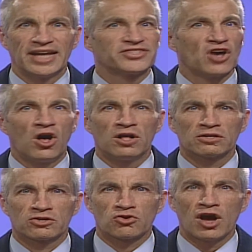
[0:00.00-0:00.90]
It's
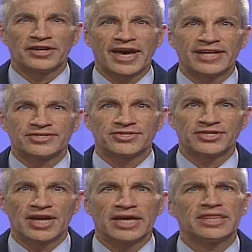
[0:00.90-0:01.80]
all
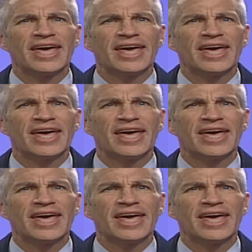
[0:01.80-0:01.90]
Crawdads tonight,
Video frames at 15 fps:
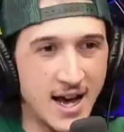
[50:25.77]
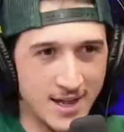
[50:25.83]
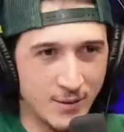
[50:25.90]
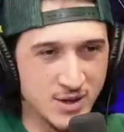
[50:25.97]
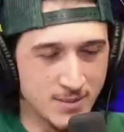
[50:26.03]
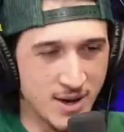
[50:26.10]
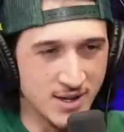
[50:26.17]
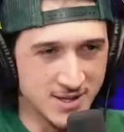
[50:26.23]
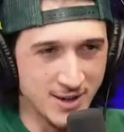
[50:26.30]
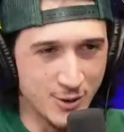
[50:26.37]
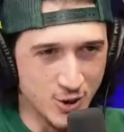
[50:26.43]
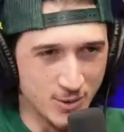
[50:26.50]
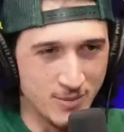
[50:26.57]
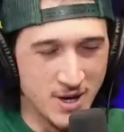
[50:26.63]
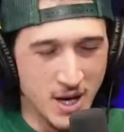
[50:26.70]
yeah, that was a Miles
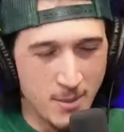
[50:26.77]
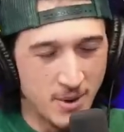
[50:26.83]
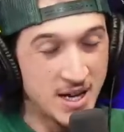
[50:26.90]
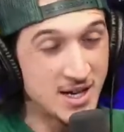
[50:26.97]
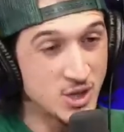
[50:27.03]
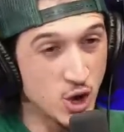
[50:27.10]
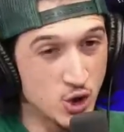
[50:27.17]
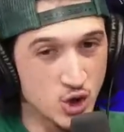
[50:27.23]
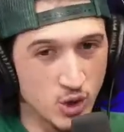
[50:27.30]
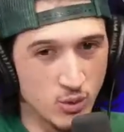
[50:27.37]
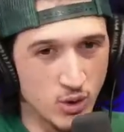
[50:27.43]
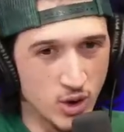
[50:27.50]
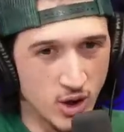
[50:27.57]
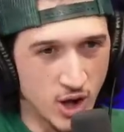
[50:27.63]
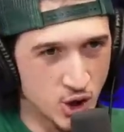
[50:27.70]
Teller gym. Yeah, but he's
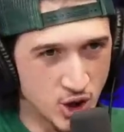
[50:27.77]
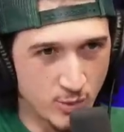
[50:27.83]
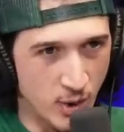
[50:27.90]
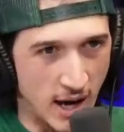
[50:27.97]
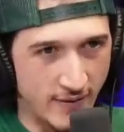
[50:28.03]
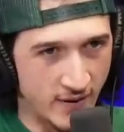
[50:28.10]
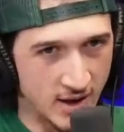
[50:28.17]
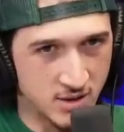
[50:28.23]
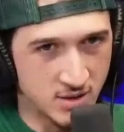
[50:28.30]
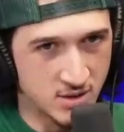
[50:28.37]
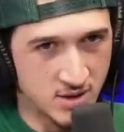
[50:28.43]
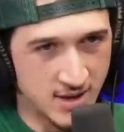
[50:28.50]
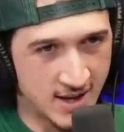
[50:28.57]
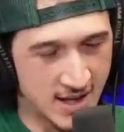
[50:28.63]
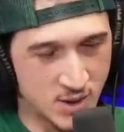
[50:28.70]
also a gym rat. Like
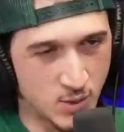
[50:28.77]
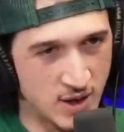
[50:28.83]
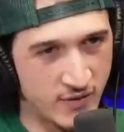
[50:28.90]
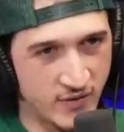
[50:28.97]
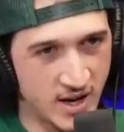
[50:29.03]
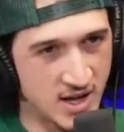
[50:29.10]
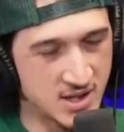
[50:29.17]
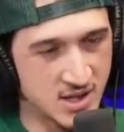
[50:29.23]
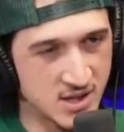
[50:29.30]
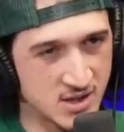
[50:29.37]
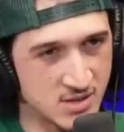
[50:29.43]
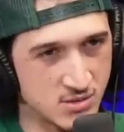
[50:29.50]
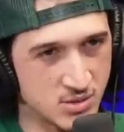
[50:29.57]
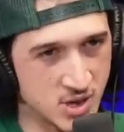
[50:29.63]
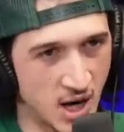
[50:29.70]
that's where he finds
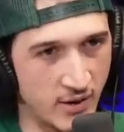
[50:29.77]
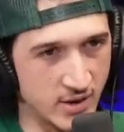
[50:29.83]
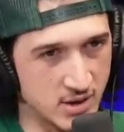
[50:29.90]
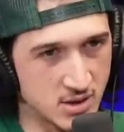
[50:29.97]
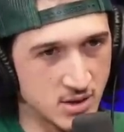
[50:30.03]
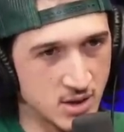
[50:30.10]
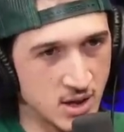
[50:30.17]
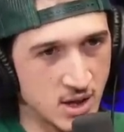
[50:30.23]
his solace. Oh,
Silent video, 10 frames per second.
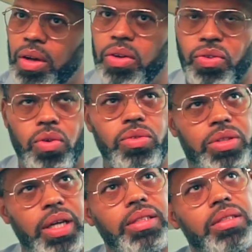So
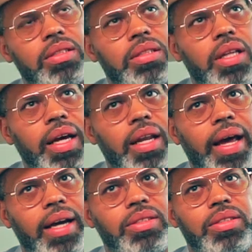just late
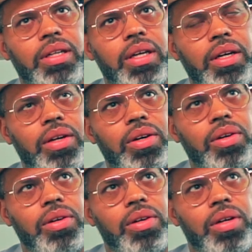last year,
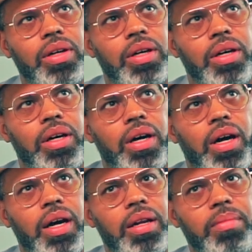
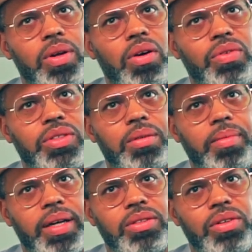in the middle of a
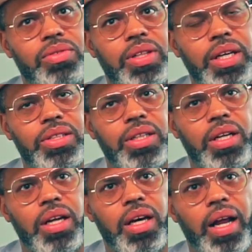semester of
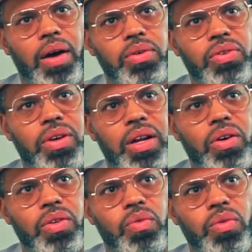teaching, and I was getting
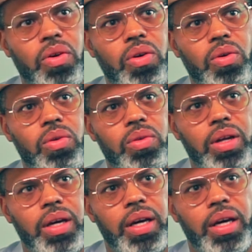on the road,
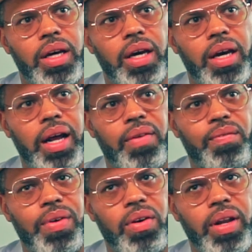and I
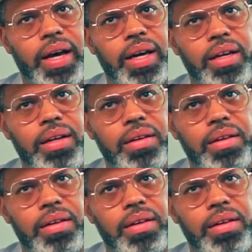felt like,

■ **Problem**: Leaving out the images, repeat the listing above exactly.

■ **Solved problem**:
[0:00.00-0:00.90]
It's
[0:00.90-0:01.80]
all
[0:01.80-0:01.90]
Crawdads tonight,
Video frames at 15 fps:
[50:25.77]
[50:25.83]
[50:25.90]
[50:25.97]
[50:26.03]
[50:26.10]
[50:26.17]
[50:26.23]
[50:26.30]
[50:26.37]
[50:26.43]
[50:26.50]
[50:26.57]
[50:26.63]
[50:26.70]
yeah, that was a Miles
[50:26.77]
[50:26.83]
[50:26.90]
[50:26.97]
[50:27.03]
[50:27.10]
[50:27.17]
[50:27.23]
[50:27.30]
[50:27.37]
[50:27.43]
[50:27.50]
[50:27.57]
[50:27.63]
[50:27.70]
Teller gym. Yeah, but he's
[50:27.77]
[50:27.83]
[50:27.90]
[50:27.97]
[50:28.03]
[50:28.10]
[50:28.17]
[50:28.23]
[50:28.30]
[50:28.37]
[50:28.43]
[50:28.50]
[50:28.57]
[50:28.63]
[50:28.70]
also a gym rat. Like
[50:28.77]
[50:28.83]
[50:28.90]
[50:28.97]
[50:29.03]
[50:29.10]
[50:29.17]
[50:29.23]
[50:29.30]
[50:29.37]
[50:29.43]
[50:29.50]
[50:29.57]
[50:29.63]
[50:29.70]
that's where he finds
[50:29.77]
[50:29.83]
[50:29.90]
[50:29.97]
[50:30.03]
[50:30.10]
[50:30.17]
[50:30.23]
his solace. Oh,
Silent video, 10 frames per second.
So
just late
last year,
in the middle of a
semester of
teaching, and I was getting
on the road,
and I
felt like,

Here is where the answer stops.